Cancer stem cells (CSCs) are a rare population of cells in tumor tissues that drive tumorigenesis, recurrence, and metastasis. Therefore, the development of anti-tumor therapies that can eliminate CSCs has significant implications for cancer treatment. Photodynamic therapy (PDT) is a therapeutic modality that uses a specific laser wavelength to activate photosensitizers, generating large amounts of reactive oxygen species (ROS) to selectively inhibit tumor growth.
However, considering that oxygen is necessary for type II PDT and that hypoxia breeds CSCs, PDT is ineffective for those CSCs that are rooted in hypoxic tumor areas. Available strategies to overcome tumor hypoxia include using oxygen-carrying materials to deliver oxygen to the tumor, catalysis of hydrogen peroxide to oxygen at the tumor site, and inhibition of the intracellular oxygen consumption rate.
Nevertheless, the drawbacks associated with the above strategies have limited their clinical translation, including oxygen leakage from oxygen-carrying materials, insufficient endogenous hydrogen peroxide content, and complex preparation processes for multi-drug co-delivery systems.
Based on the above background, developing photosensitizers with a simple process capable of solving the problem of insufficient oxygen supply in the PDT process has a broad application prospect.
Prof. Zifu Li has been engaged in the development of nano drug delivery systems and small molecules for eliminating CSC. Since 2018.

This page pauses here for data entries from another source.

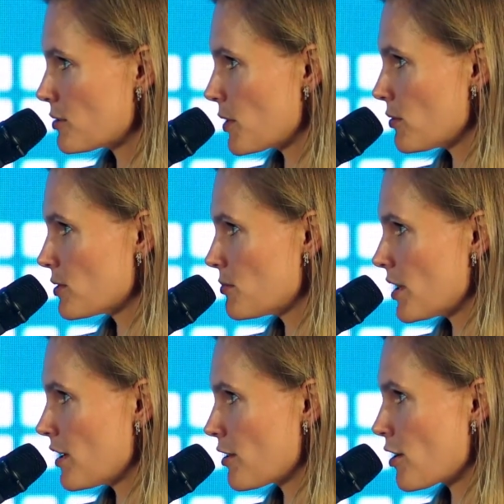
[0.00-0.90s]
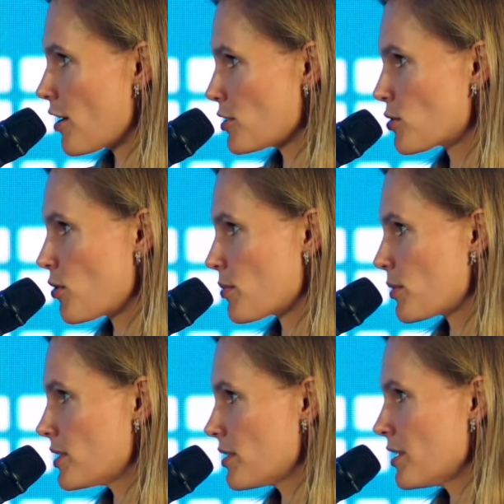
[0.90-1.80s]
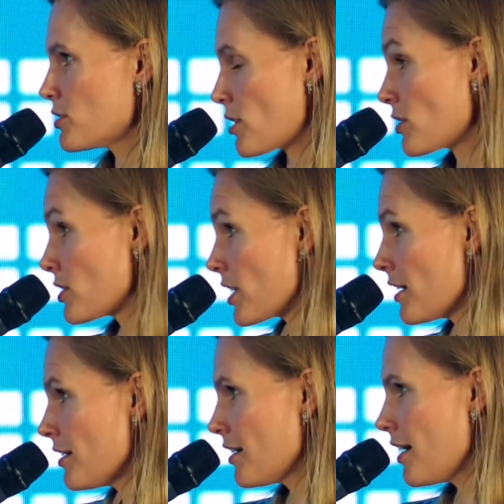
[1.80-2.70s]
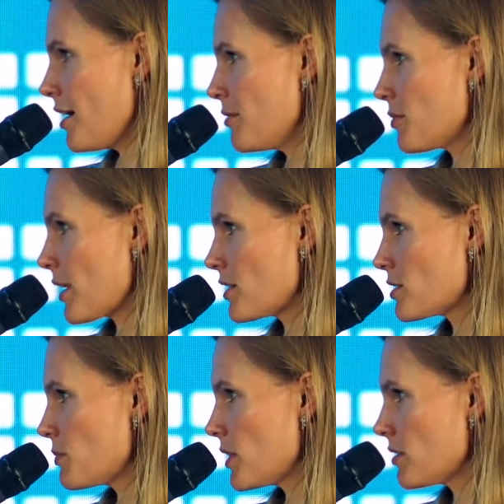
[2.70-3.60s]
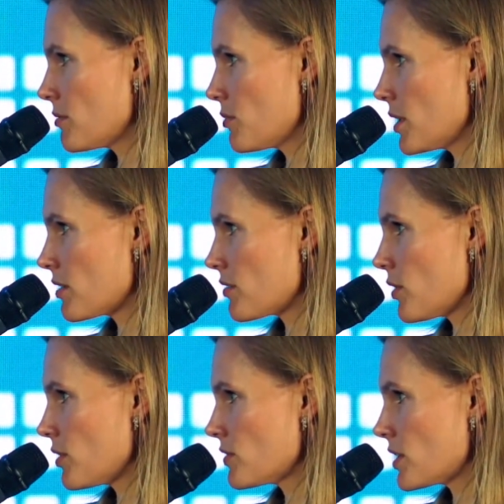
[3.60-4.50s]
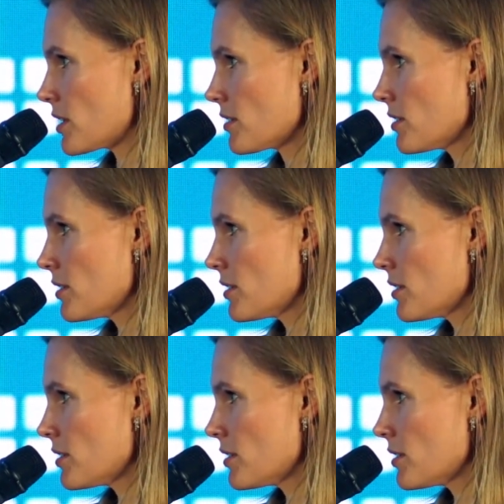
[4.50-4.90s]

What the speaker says: but ultimately the large corporate strategy players being involved here?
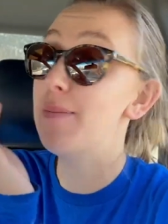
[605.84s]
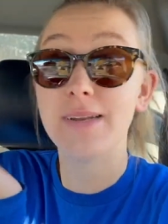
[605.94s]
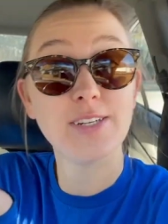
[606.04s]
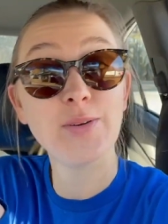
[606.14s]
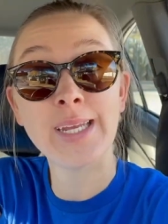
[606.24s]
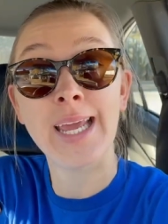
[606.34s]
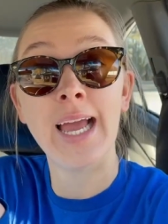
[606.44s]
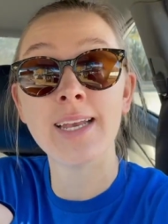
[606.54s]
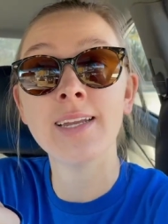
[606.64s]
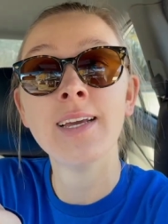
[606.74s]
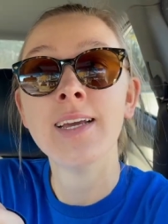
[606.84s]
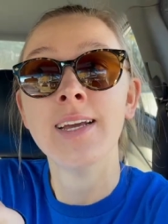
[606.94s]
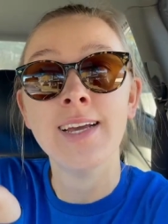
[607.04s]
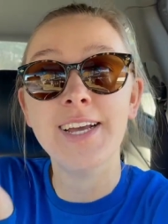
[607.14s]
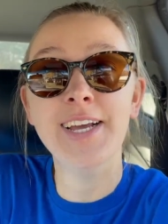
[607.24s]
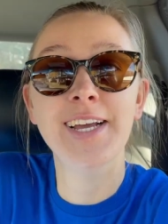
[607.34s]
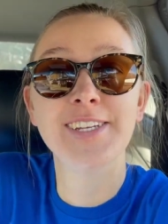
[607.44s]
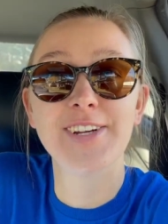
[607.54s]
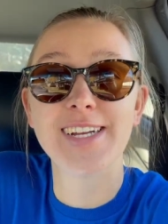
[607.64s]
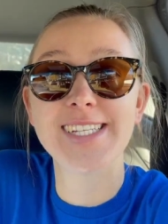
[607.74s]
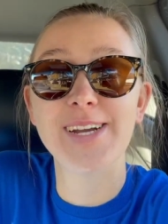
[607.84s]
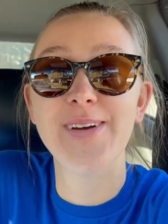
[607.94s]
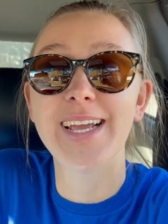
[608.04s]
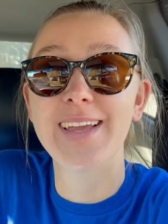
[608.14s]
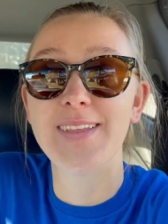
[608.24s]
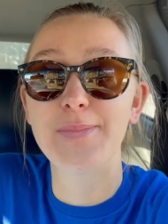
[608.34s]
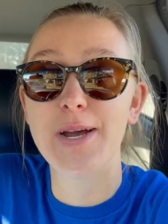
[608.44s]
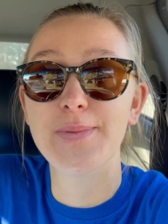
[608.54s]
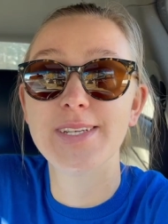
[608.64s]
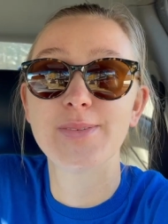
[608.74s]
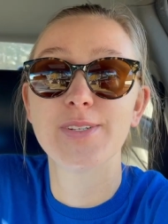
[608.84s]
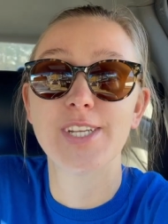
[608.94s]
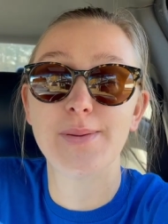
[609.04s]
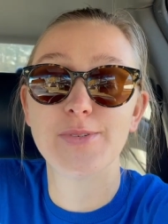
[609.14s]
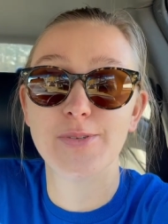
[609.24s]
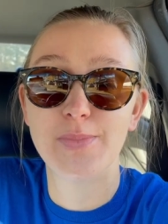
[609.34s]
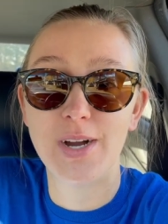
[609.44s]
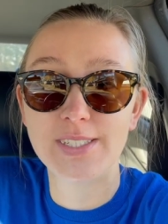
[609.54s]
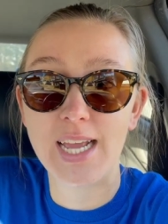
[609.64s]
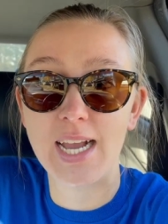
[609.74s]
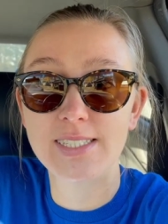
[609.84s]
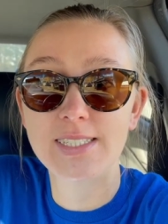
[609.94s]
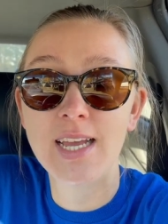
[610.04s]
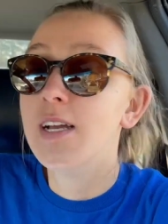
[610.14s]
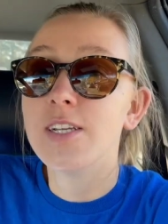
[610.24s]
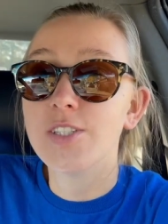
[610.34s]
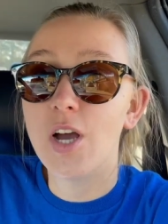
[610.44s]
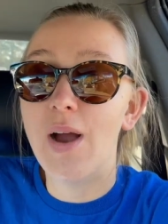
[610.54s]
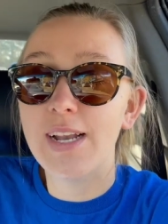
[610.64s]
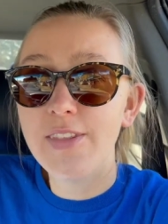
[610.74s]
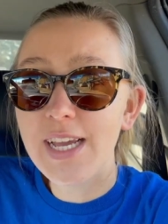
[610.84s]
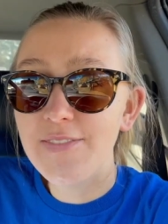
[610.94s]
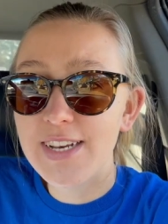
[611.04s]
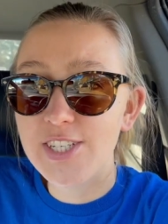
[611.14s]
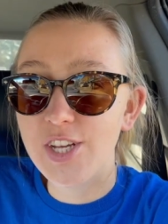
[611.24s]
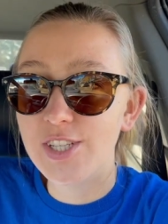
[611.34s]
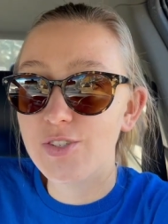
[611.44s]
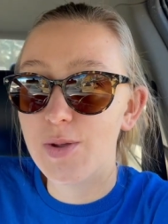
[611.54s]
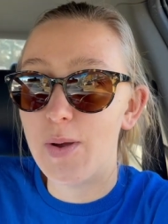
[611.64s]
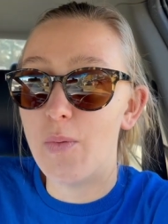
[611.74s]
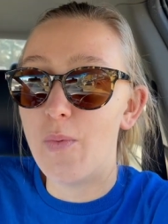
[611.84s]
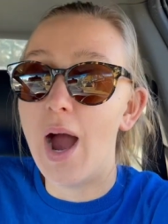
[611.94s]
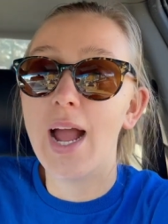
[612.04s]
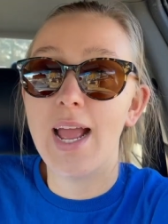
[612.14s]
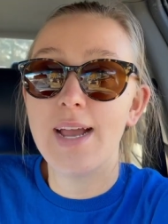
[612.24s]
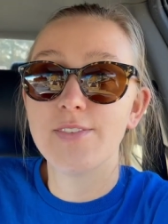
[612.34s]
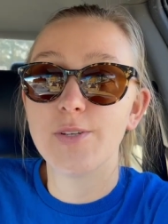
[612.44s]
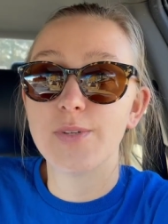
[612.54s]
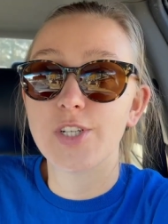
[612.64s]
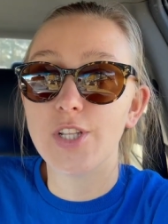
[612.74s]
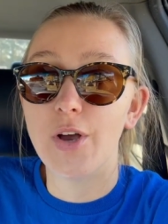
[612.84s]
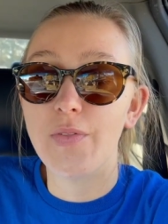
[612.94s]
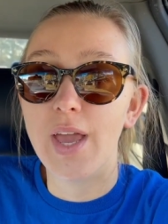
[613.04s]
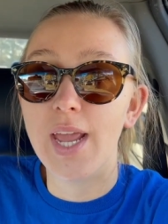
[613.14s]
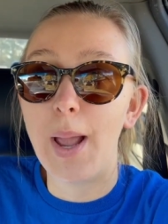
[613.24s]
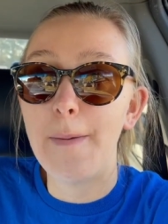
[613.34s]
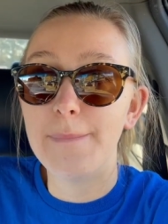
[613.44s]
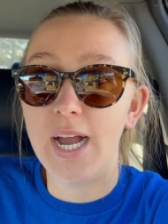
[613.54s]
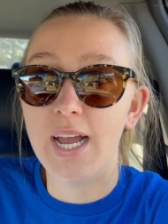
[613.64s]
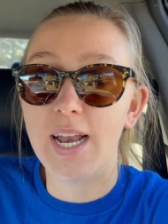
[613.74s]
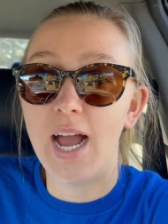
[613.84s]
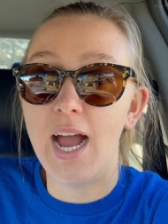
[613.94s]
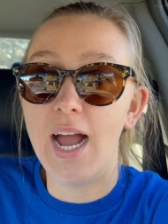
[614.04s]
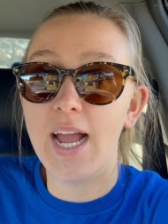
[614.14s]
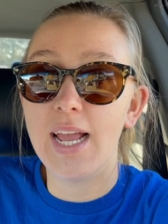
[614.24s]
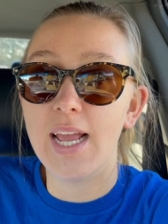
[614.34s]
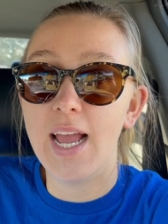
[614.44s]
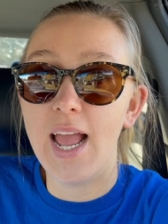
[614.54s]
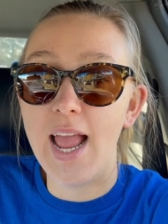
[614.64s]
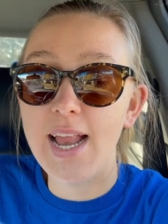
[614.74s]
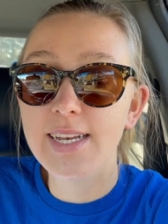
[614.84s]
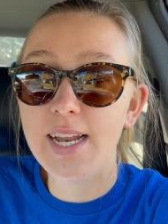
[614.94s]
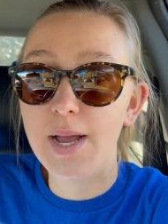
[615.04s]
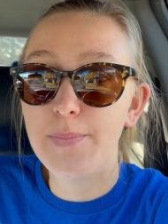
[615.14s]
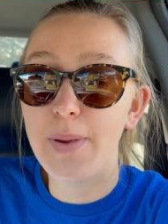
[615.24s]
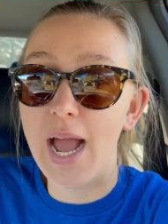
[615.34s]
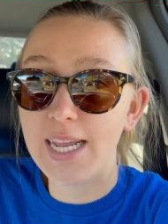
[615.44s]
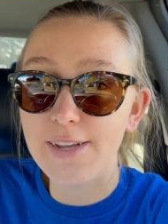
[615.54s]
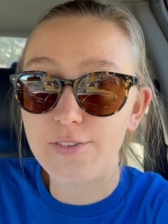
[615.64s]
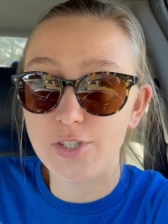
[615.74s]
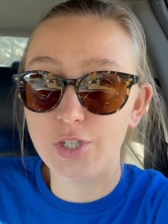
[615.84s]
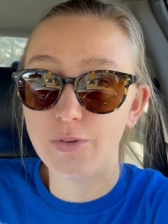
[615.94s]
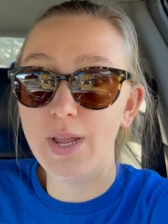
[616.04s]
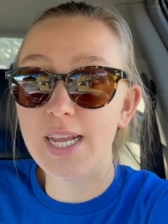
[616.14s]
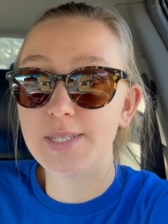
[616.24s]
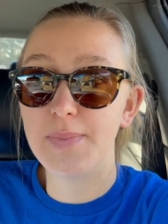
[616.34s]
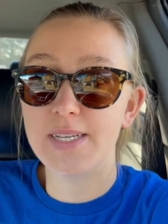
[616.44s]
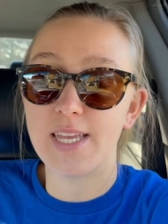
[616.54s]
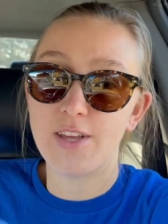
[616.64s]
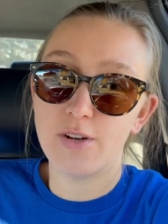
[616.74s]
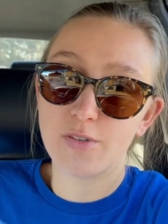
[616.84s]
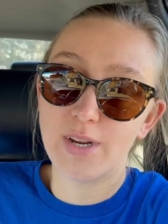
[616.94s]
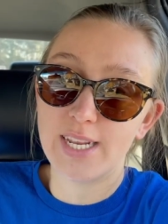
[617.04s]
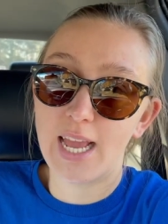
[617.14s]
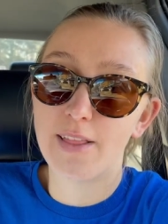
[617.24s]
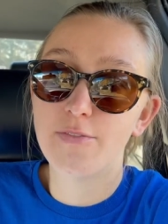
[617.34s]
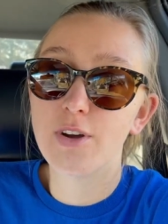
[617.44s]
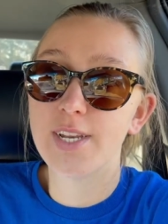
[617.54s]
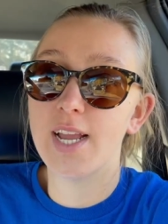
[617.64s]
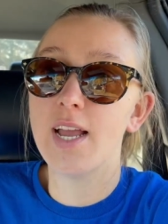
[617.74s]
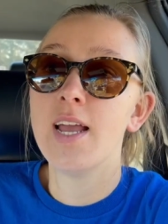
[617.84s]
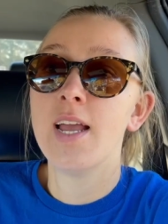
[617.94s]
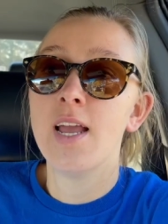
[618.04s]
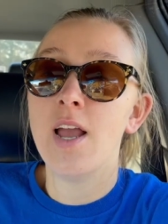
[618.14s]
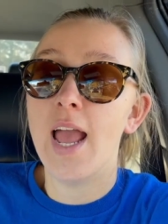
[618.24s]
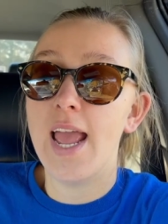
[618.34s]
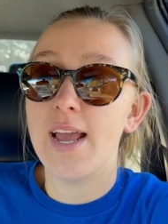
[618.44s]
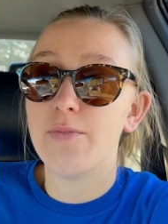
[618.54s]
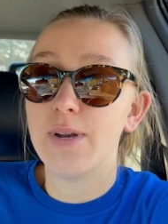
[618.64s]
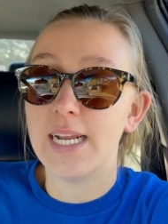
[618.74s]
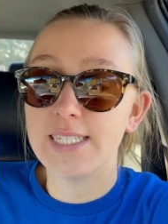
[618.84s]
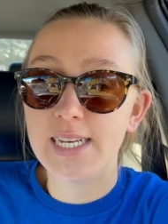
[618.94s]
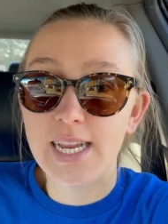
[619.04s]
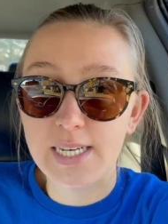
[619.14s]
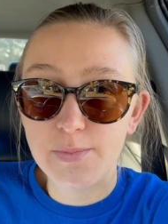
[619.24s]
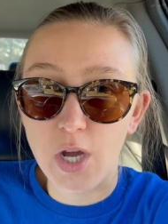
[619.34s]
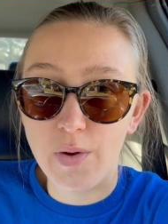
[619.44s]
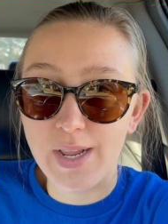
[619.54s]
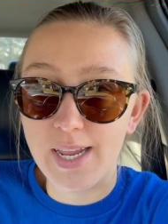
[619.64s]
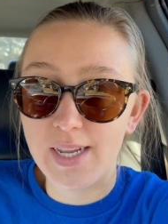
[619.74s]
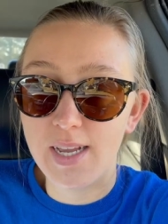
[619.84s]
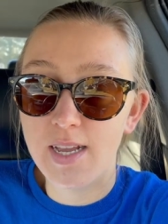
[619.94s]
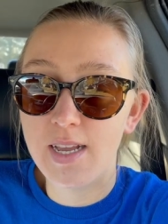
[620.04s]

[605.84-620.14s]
gonna do it again and try to stay awake, and then I'll probably switch it up to podcast. So I don't think I finished telling the story about why I have so much clothing, but I ended up packing for two weeks because I thought I was going to California, and when I didn't end up going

Based on the strategy that unsaturated fatty acid modification can promote the self-assembly of hydrophobic structures, this work designed and synthesized oleic acid and cationic hemicyanine conjugate (CyOA). After co-precipitation, CyOA underwent self-assembly to form uniform and stable nanoparticles, realizing the construction of a single-molecule self-assembled nano drug delivery platform that did not need any excipients for stabilization.
Since CyOA NPs are positively surface charged, they can efficiently accumulate in mitochondria in a membrane potential-dependent manner and undergo photochemical reactions in the presence of light, resulting in ROS bursts in mitochondria. Compared with SO3-CyOA NPs, CyOA NPs were 50.4-fold more phototoxic against breast cancer stem cells (BCSCs).
It is worth pointing out that this work is the first to find that cationic hemocyanine dyes can inhibit OXPHOS by targeting the mitochondrial complex II protein succinate dehydrogenase (SDHA).
Thus, CyOA NPs can act as both OXPHOS inhibitors and enable mitochondria-targeted PDT, addressing the inherent bottlenecks encountered with conventional PDT, including oxygen deprivation in solid tumors and the short lifespan and diffusion distance of ROS. In 4T1 and BCSC tumor models, CyOA NPs achieved higher tumor inhibition and less lung metastasis nodules compared to clinically used photosensitizer Hiporfin and exhibited no indication of toxicity in vivo.
This work developed a simple, efficient, and low-toxicity unimolecular self-assembled photosensitizer delivery system based on a commonly used hemicyanine. Compared to existing strategies related to solving the hypoxia problem faced by PDT for the treatment of solid tumors, the preparation process of CyOA NPs is simple and does not require any excipients for stabilization.
The results showed that CyOA is multifunctional, acting as both an OXPHOS inhibitor and photosensitizers, and enabling in vivo imaging. CyOA NPs address the inherent bottlenecks encountered by conventional PDT in the elimination of CSCs, including hypoxia in solid tumors, short lifetime and short diffusion distance of ROS. In summary, CyOA NPs have good prospects for clinical translation.
The findings are published in the journal Research.